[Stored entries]
· · · · · · ·

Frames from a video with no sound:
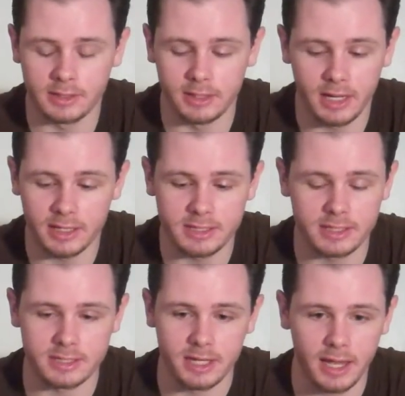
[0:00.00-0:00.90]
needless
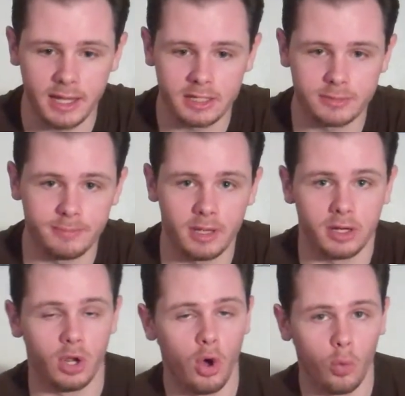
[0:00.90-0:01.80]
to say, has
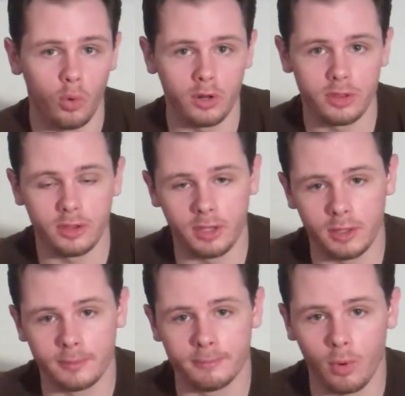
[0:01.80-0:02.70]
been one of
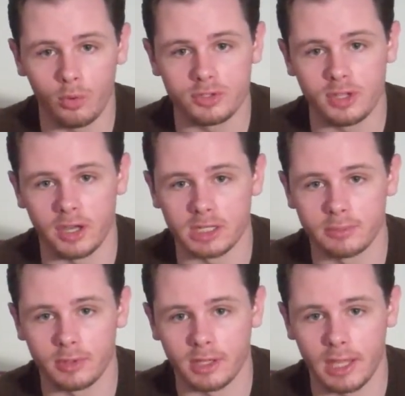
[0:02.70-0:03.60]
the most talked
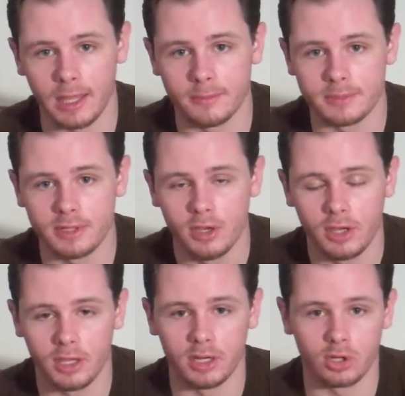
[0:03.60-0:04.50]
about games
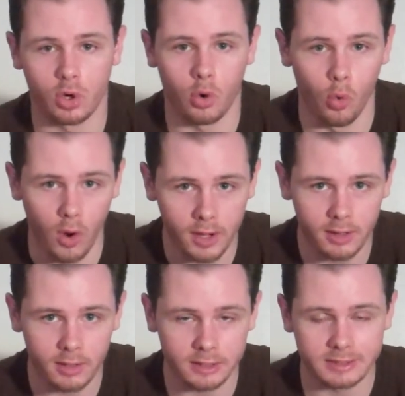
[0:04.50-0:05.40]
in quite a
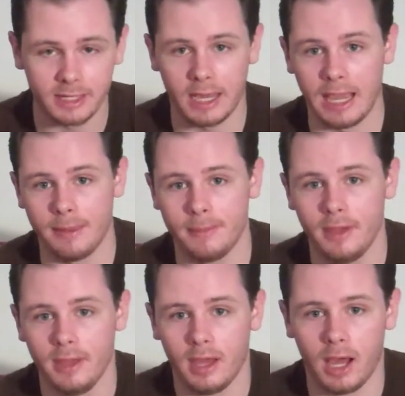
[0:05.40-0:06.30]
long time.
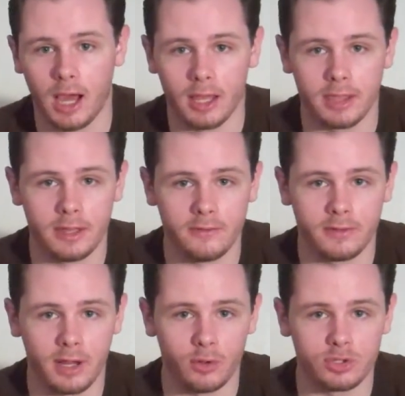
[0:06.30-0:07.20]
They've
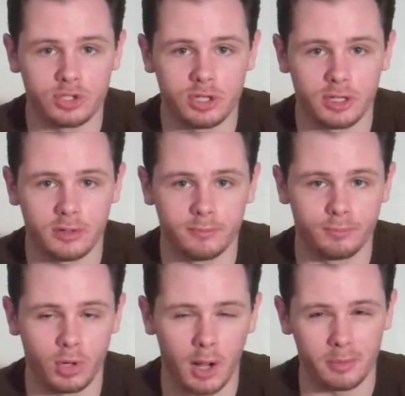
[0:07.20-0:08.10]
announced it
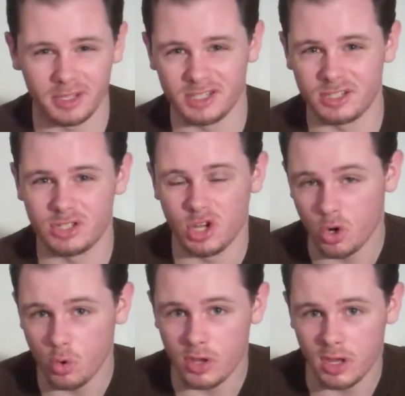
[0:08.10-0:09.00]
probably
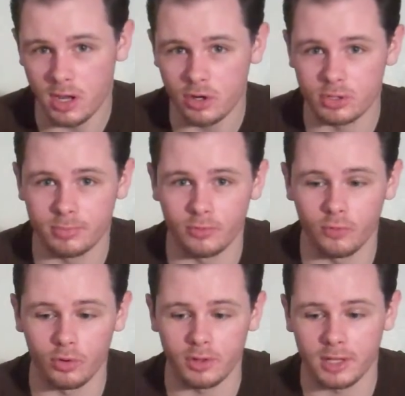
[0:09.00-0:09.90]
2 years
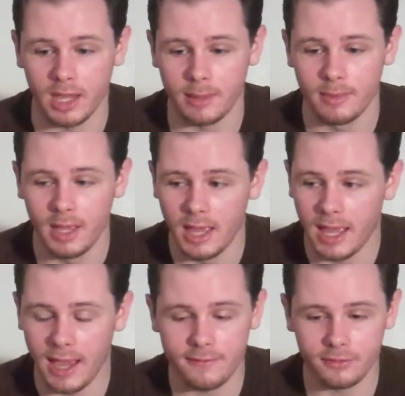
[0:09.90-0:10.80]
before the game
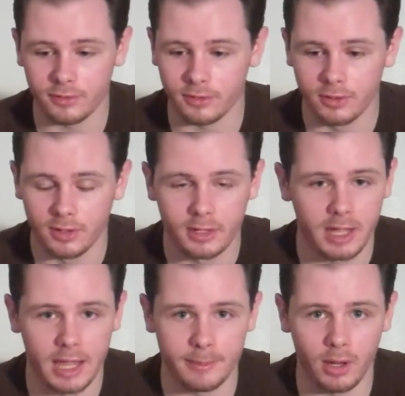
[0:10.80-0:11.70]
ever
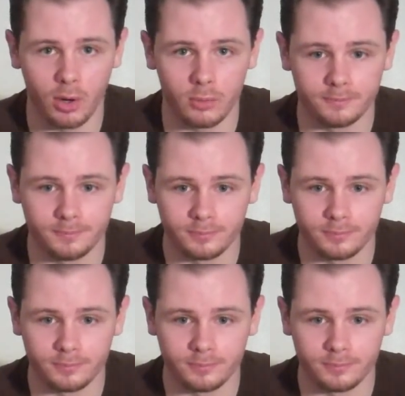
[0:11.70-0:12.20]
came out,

· · · · · · ·

### ACTIVITY
Write out, exactly and with nothing added, every line from the one that holds "[0:04.50-0:05.40]" to the end of the entries above; pictures stay out.

### WRITTEN ANSWER
[0:04.50-0:05.40]
in quite a
[0:05.40-0:06.30]
long time.
[0:06.30-0:07.20]
They've
[0:07.20-0:08.10]
announced it
[0:08.10-0:09.00]
probably
[0:09.00-0:09.90]
2 years
[0:09.90-0:10.80]
before the game
[0:10.80-0:11.70]
ever
[0:11.70-0:12.20]
came out,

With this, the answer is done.